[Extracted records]
□ □ □

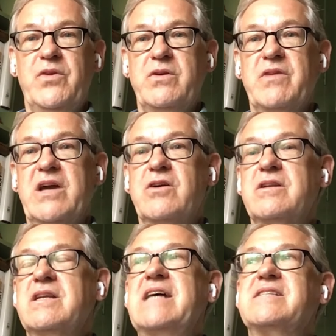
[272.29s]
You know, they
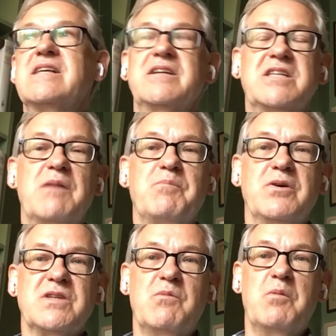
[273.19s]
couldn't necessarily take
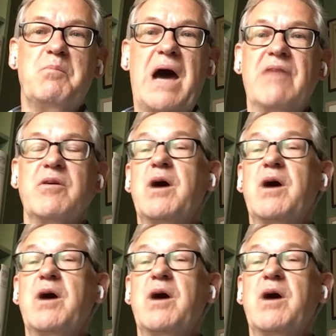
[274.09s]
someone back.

□ □ □

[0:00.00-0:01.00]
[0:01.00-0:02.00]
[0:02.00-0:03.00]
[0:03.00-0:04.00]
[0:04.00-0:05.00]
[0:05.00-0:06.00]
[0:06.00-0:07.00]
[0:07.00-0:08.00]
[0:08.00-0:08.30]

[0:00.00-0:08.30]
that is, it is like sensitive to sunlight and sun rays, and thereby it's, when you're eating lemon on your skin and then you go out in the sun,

□ □ □

# Exercise instructions
Output the lines of the records above exactly as they appear, from the line containing "[0:02.00-0:03.00]" through the line containing "[0:08.00-0:08.30]".

# Response to the exercise
[0:02.00-0:03.00]
[0:03.00-0:04.00]
[0:04.00-0:05.00]
[0:05.00-0:06.00]
[0:06.00-0:07.00]
[0:07.00-0:08.00]
[0:08.00-0:08.30]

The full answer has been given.